Mobile wallet apps connected to your exchange account
The next problem with app / mobile based / cloud wallets, is the mobile device itself and how secure it is. If you are known as the ‘guy with bitcoin’ then your phone could be a target to an attacker, especially if it is not secured. Smart phone theft, hacking and malware is on the rise, so be wary about connecting it to your bitcoin wealth.
If a phone is connected to your email, and a baddie who knows you have bitcoin takes ownership of your phone, they can easily reset your password on the exchange, see the new password in the email on your phone, and then login to your account on the exchange website, using the 2-FA app on your phone. So having a bitcoin wallet on your phone means you should always have a password lock on your phone. If your phone does not have a password to open it, a criminal can easily take your bitcoin off the exchange using this method.

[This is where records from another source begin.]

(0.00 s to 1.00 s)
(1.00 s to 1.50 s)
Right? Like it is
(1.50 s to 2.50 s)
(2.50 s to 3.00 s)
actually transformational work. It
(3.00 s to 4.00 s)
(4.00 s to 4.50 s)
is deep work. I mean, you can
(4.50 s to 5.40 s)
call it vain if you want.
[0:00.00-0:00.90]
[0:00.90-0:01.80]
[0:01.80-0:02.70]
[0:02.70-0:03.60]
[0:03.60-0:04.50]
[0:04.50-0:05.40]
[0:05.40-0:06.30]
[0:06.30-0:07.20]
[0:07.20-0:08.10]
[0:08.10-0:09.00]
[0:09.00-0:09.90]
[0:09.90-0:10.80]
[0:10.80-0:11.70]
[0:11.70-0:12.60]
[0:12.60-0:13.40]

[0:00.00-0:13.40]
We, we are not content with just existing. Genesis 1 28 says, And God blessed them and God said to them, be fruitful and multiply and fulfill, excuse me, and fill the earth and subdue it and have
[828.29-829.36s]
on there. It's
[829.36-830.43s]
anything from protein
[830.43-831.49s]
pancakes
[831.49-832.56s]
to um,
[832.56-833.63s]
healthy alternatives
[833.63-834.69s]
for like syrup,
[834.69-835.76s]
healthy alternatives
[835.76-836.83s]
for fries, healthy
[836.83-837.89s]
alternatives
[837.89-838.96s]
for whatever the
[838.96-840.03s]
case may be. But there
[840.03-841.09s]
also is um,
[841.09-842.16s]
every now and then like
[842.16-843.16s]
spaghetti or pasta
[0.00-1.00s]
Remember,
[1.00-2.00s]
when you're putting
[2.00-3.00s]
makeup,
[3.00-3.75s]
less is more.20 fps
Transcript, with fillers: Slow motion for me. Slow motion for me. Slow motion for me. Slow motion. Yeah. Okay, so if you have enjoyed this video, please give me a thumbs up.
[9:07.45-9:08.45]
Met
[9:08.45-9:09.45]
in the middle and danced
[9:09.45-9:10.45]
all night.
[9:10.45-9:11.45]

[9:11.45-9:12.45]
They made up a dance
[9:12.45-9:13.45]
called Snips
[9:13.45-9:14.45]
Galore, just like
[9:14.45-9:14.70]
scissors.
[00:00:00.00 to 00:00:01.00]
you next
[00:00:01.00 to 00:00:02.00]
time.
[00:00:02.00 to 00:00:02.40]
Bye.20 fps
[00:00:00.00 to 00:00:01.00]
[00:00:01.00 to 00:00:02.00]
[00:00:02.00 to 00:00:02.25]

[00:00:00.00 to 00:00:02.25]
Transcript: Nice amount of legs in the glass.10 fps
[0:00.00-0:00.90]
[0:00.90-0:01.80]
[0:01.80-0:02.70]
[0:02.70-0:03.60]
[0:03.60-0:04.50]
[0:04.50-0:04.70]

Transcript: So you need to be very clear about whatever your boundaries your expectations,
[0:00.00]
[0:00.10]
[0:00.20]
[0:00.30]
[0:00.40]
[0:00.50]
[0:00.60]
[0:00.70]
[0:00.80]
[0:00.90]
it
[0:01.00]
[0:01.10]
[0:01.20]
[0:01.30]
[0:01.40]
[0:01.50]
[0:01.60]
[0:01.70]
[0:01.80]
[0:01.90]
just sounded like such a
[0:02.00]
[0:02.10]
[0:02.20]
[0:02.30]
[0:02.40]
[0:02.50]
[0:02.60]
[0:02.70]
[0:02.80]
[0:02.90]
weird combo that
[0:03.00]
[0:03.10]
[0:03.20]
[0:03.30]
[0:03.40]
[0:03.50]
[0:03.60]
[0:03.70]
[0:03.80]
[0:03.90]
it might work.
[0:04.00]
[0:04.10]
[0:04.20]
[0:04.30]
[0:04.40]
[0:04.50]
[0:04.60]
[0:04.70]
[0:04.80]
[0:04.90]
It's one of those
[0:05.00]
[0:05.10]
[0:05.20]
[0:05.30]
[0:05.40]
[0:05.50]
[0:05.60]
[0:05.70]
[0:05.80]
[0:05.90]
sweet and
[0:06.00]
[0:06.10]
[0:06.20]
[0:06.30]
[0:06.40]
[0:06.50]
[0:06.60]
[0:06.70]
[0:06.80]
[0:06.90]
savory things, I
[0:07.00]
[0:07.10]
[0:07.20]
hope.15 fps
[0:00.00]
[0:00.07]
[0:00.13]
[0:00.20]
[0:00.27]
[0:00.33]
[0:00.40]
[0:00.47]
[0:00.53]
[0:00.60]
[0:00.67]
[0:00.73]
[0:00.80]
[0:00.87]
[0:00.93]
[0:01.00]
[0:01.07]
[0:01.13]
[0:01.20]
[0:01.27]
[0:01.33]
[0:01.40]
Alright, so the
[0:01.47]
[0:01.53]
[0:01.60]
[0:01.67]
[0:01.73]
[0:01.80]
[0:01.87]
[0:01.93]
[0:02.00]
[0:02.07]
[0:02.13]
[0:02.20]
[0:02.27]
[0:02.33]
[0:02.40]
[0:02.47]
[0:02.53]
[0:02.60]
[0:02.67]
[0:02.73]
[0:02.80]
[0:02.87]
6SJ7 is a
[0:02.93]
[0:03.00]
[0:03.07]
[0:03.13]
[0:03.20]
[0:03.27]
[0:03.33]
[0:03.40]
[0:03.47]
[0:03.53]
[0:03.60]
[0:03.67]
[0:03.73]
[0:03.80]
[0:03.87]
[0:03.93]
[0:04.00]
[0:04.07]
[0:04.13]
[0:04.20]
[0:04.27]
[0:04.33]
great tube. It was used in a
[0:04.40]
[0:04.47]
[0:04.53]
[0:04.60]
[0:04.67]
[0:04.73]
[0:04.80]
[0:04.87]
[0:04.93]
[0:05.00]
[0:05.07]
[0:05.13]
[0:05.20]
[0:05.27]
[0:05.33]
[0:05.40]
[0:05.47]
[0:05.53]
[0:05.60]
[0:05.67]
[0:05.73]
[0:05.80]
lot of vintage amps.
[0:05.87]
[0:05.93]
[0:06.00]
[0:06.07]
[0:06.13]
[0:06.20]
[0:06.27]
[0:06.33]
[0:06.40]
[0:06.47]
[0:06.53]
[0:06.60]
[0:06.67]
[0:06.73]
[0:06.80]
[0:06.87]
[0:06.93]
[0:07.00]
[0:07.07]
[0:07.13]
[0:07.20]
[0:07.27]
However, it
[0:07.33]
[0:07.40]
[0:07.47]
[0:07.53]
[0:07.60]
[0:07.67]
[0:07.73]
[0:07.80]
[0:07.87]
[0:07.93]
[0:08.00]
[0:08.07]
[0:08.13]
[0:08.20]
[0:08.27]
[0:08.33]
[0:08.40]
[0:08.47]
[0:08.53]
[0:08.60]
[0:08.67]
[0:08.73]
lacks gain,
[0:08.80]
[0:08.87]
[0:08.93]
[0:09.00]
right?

Most mobile app wallets at least have a password pin, which unless the baddie knows that, means they can exactly use the app to empty your wallet, but Google Authenticator used for 2-FA has no password, and if your phone is permanently connected to your mail, and unlocked, you are at high risk.
If you want to secure your bitcoin and use a cloud based wallet, you need to secure your account with 2-Factor Authentication, Secure your email with 2-Factor Authentication, Secure your mobile phone with a password.
If you secure your bitcoin on a secure app / wallet that gives you the recovery seed, you need to secure that adequately, preferably in a remote location, and again have password protection on your device.
The easiest way to securely store your bitcoin
A bitcoin hardware wallet such as a Trezor, or Ledger Nano S makes securing, and transacting with your bitcoin extremely easy. You are provided with your recovery seed upon setup, and can secure that accordingly. So you are immediately in control of your own private key, no 3rd party is involved.
A hardware wallet for storing bitcoin should be put somewhere safe and secure. It is not like a mobile phone wallet, where just by the fact that it is on your phone, is usually within arms reach. Your full bitcoin balance should be secure and only your ‘spending’ balance should be on your mobile phone wallet.
When you use a hardware wallet you are much more aware of where it is, and how securely it is stored than most people are with their phones wallets. It is far better than securing all your bitcoin wealth on a mobile app / wallet, especially since at some point in time, most people who have a mobile phone have lost one, or had one stolen, which can potentially be your bitcoin gone.
Your bitcoin security depends on you
When it comes to bitcoin, you need to be on control of your own private key securing your bitcoin. Exchanges get hacked, and go bankrupt, and even the users accounts get hacked, email gets hacked or is vulnerable, and mobile phones are often not secure and can be lost or stolen. You should not rely on an exchange to secure your bitcoin, use it as an exchange and withdraw your bitcoin after you are done exchanging.
The lesson here is that if you don’t control the keys, you don’t control the bitcoin. Possession is nine-tenths of the law, and in bitcoin, possession of the keys is ten-tenths of the law. If you don’t control the keys anymore, it’s not your bitcoin! That lesson will be learned as many times as it needs to.